(Records from a data collection)
━━━━━━━━━━━━━━━━
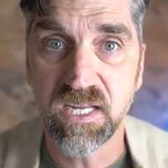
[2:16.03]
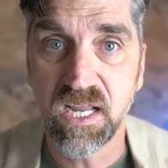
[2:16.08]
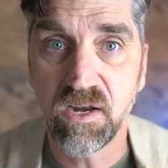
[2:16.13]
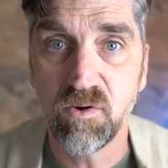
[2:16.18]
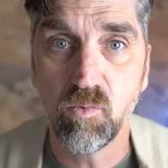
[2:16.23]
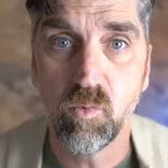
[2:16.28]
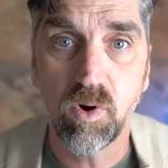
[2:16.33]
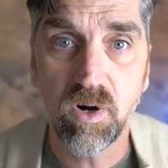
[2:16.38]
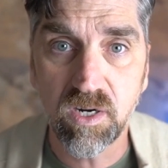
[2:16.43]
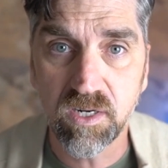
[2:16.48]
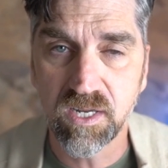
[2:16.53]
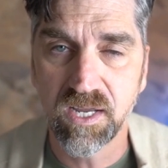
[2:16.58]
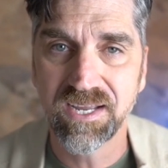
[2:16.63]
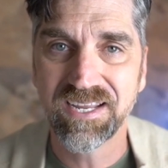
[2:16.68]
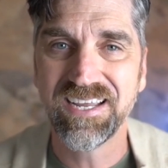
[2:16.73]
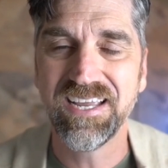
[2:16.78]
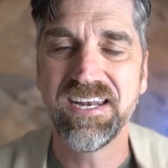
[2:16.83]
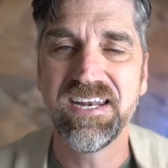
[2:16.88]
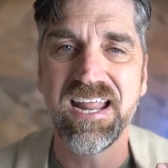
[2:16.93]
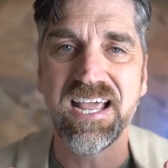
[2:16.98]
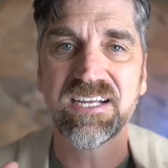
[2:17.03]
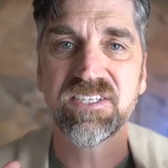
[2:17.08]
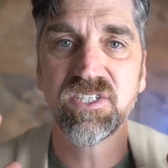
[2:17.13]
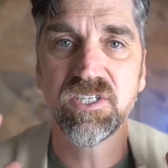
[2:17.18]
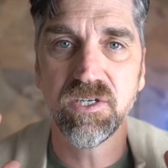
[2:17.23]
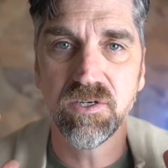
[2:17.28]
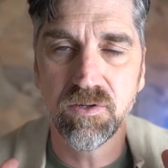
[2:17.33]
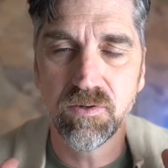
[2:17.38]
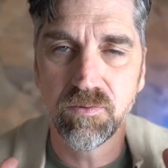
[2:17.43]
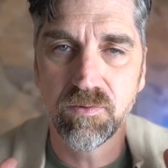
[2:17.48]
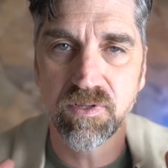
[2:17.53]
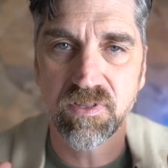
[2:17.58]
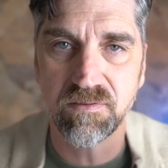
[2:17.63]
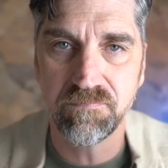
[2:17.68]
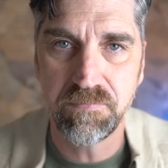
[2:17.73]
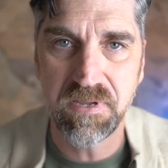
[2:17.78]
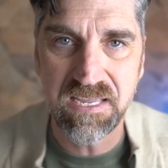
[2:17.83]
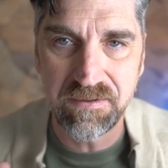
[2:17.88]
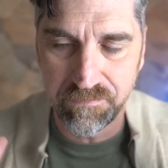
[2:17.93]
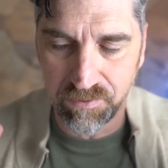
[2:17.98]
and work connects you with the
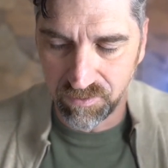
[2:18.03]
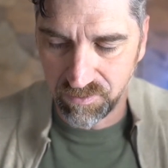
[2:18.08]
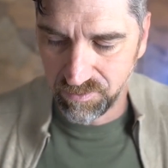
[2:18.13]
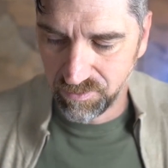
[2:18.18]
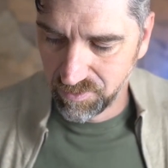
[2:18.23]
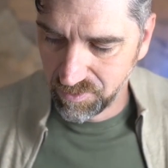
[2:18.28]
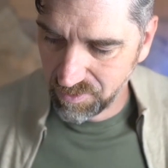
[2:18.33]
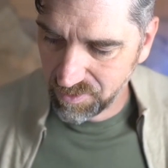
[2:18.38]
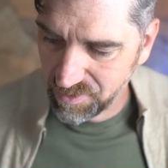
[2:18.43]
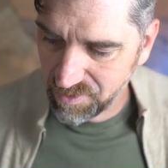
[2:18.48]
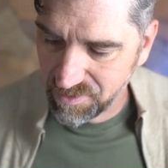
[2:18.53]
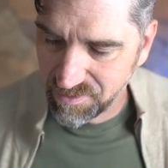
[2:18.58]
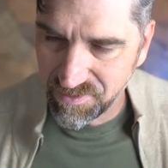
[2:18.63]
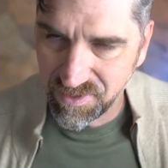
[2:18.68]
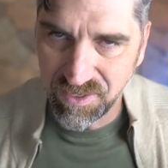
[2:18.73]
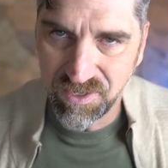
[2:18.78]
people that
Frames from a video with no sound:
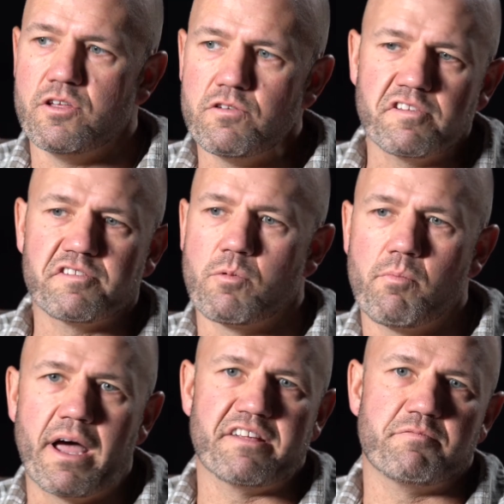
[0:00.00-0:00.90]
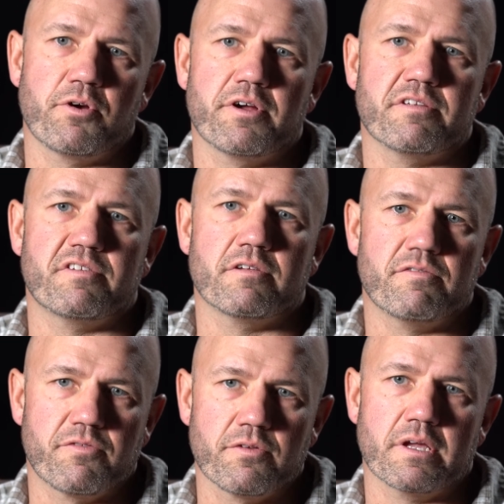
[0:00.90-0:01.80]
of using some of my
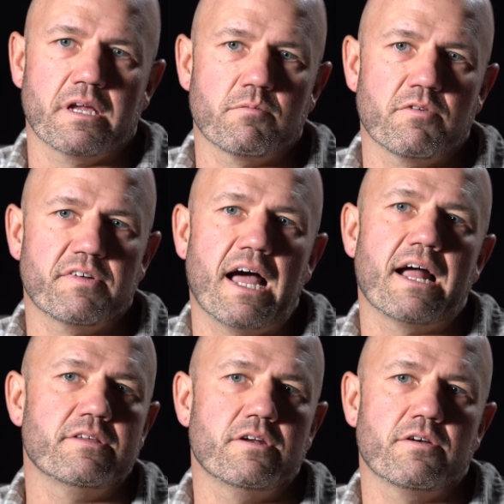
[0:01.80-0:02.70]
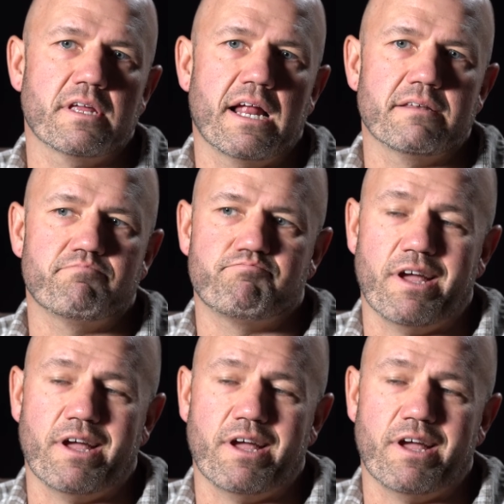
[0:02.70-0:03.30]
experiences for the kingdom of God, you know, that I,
━━━━━━━━━━━━━━━━
Please print all the entries exactly as written, but drop the pictures.

[2:16.03]
[2:16.08]
[2:16.13]
[2:16.18]
[2:16.23]
[2:16.28]
[2:16.33]
[2:16.38]
[2:16.43]
[2:16.48]
[2:16.53]
[2:16.58]
[2:16.63]
[2:16.68]
[2:16.73]
[2:16.78]
[2:16.83]
[2:16.88]
[2:16.93]
[2:16.98]
[2:17.03]
[2:17.08]
[2:17.13]
[2:17.18]
[2:17.23]
[2:17.28]
[2:17.33]
[2:17.38]
[2:17.43]
[2:17.48]
[2:17.53]
[2:17.58]
[2:17.63]
[2:17.68]
[2:17.73]
[2:17.78]
[2:17.83]
[2:17.88]
[2:17.93]
[2:17.98]
and work connects you with the
[2:18.03]
[2:18.08]
[2:18.13]
[2:18.18]
[2:18.23]
[2:18.28]
[2:18.33]
[2:18.38]
[2:18.43]
[2:18.48]
[2:18.53]
[2:18.58]
[2:18.63]
[2:18.68]
[2:18.73]
[2:18.78]
people that
Frames from a video with no sound:
[0:00.00-0:00.90]
[0:00.90-0:01.80]
of using some of my
[0:01.80-0:02.70]
[0:02.70-0:03.30]
experiences for the kingdom of God, you know, that I,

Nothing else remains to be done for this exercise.